Re: [tipc-discussion] [net-next 1/1] tipc: Auto removal of peer down node instance

Jon Maloy Mon, 28 May 2018 09:03:03 -0700


-----Original Message-----
From: Ying Xue [mailto:[email protected]] 
Sent: Monday, May 28, 2018 5:54 AM
To: Mohan Krishna Ghanta Krishnamurthy 
<[email protected]>; 
[email protected]; Jon Maloy <[email protected]>; 
[email protected]
Subject: Re: [net-next 1/1] tipc: Auto removal of peer down node instance


On 05/23/2018 10:38 PM, GhantaKrishnamurthy MohanKrishna wrote:
> A peer node is considered down if there are no active links (or) lost 
> contact to the node. In current implementation, a peer node instance 
> is deleted either if
> a) TIPC module is removed (or)
> b) Application can use a netlink/iproute2 interface to delete a 
> specific down node.
> 
> Thus, a down node instance lives in the system forever, unless the 
> application explicitly removes it.

> Per my understanding, this is not a flaw, instead the current behavior might 
> be
> a deliberate design.
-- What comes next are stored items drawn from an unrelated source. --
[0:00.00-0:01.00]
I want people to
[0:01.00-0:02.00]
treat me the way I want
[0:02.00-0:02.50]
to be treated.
With the current design, once a lost node is recovered 
> from 
> dead state within a short period, it's not necessary to allocate its 
> corresponding node
> object. As far as I remember, this behavior exists a very long time, at since 
> 1.7.X

It is a deliberate design, - an optimization, but made at a time when 
assumptions were different than they are now. Bare metal clusters used to be 
much more static than today's VM or container based cluster, so if a node 
disappeared, we could assume that this was either because of a crash or a 
deliberate restart, and that it would soon be back.
In a cloud-based cluster a disappeared node is much more likely to be the 
result of a scale-in, and will never be back, - at least not with the same 
identity.
I think a 5 minutes delay is a reasonable compromise to solve this problem. - 
If a node is crashing or restarted, it is likely to be back within 5 minutes, 
otherwise it is most likely to have been permanently removed.
Also be aware that nothing is lost with this approach. If a crashed node comes 
back after more than 5 minutes, it will still reconnect as expected.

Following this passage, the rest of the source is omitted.